Stored data entries:
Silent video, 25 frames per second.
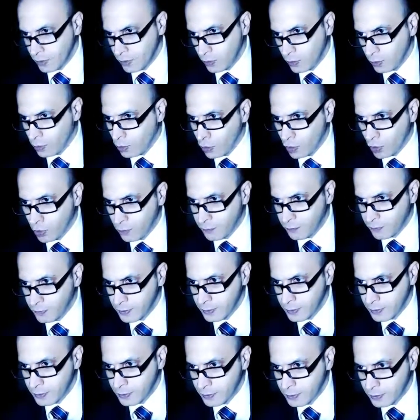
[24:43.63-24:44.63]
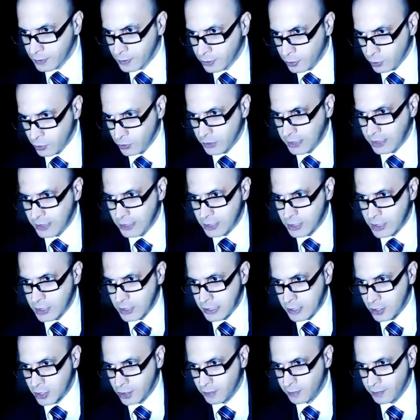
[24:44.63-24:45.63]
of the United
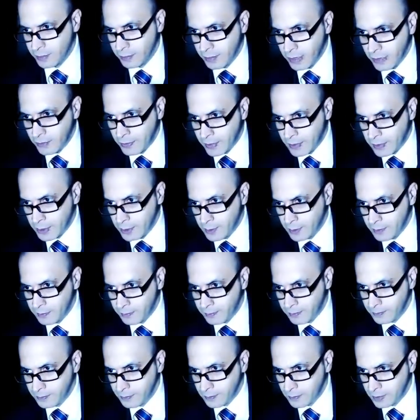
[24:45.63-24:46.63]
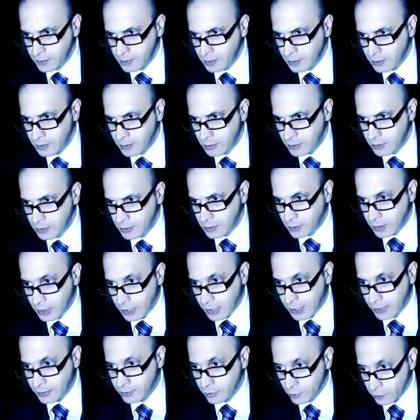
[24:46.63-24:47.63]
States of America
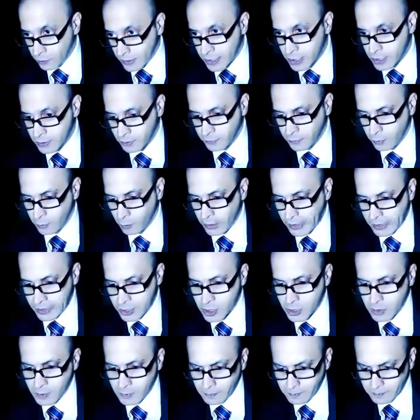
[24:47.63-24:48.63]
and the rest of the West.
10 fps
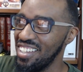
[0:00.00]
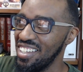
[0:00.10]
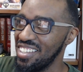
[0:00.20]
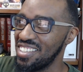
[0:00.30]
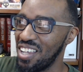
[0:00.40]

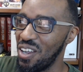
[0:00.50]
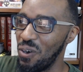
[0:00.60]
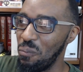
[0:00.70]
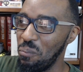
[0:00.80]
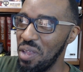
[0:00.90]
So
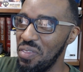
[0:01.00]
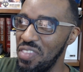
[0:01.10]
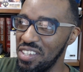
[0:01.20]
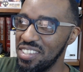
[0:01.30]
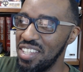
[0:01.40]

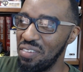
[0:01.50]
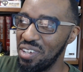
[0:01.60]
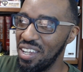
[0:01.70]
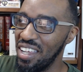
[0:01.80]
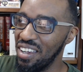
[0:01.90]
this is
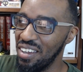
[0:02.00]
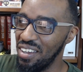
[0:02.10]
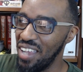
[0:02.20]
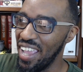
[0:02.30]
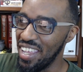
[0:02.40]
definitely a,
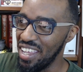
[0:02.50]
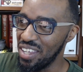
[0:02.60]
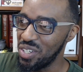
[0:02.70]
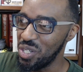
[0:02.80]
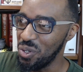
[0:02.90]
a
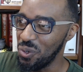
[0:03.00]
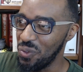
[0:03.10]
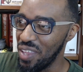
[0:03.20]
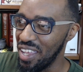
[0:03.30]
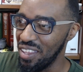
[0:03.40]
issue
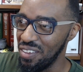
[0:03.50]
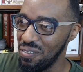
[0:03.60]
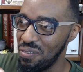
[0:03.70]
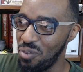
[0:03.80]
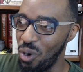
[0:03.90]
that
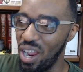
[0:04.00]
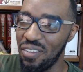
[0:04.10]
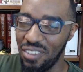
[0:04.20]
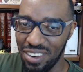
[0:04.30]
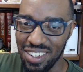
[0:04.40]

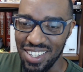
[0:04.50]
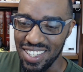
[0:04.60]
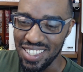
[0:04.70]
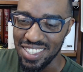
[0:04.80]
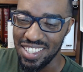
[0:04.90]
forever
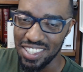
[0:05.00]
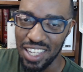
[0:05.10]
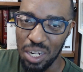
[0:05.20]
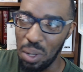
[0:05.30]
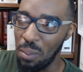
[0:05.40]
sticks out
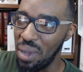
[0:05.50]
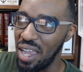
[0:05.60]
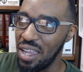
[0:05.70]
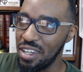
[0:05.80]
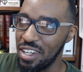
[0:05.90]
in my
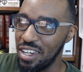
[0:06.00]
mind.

**ABOUT THIS TASK:** The records above are to be reproduced exactly; the pictures are to be left out.

**WRITTEN RESPONSE:**
Silent video, 25 frames per second.
[24:43.63-24:44.63]
[24:44.63-24:45.63]
of the United
[24:45.63-24:46.63]
[24:46.63-24:47.63]
States of America
[24:47.63-24:48.63]
and the rest of the West.
10 fps
[0:00.00]
[0:00.10]
[0:00.20]
[0:00.30]
[0:00.40]

[0:00.50]
[0:00.60]
[0:00.70]
[0:00.80]
[0:00.90]
So
[0:01.00]
[0:01.10]
[0:01.20]
[0:01.30]
[0:01.40]

[0:01.50]
[0:01.60]
[0:01.70]
[0:01.80]
[0:01.90]
this is
[0:02.00]
[0:02.10]
[0:02.20]
[0:02.30]
[0:02.40]
definitely a,
[0:02.50]
[0:02.60]
[0:02.70]
[0:02.80]
[0:02.90]
a
[0:03.00]
[0:03.10]
[0:03.20]
[0:03.30]
[0:03.40]
issue
[0:03.50]
[0:03.60]
[0:03.70]
[0:03.80]
[0:03.90]
that
[0:04.00]
[0:04.10]
[0:04.20]
[0:04.30]
[0:04.40]

[0:04.50]
[0:04.60]
[0:04.70]
[0:04.80]
[0:04.90]
forever
[0:05.00]
[0:05.10]
[0:05.20]
[0:05.30]
[0:05.40]
sticks out
[0:05.50]
[0:05.60]
[0:05.70]
[0:05.80]
[0:05.90]
in my
[0:06.00]
mind.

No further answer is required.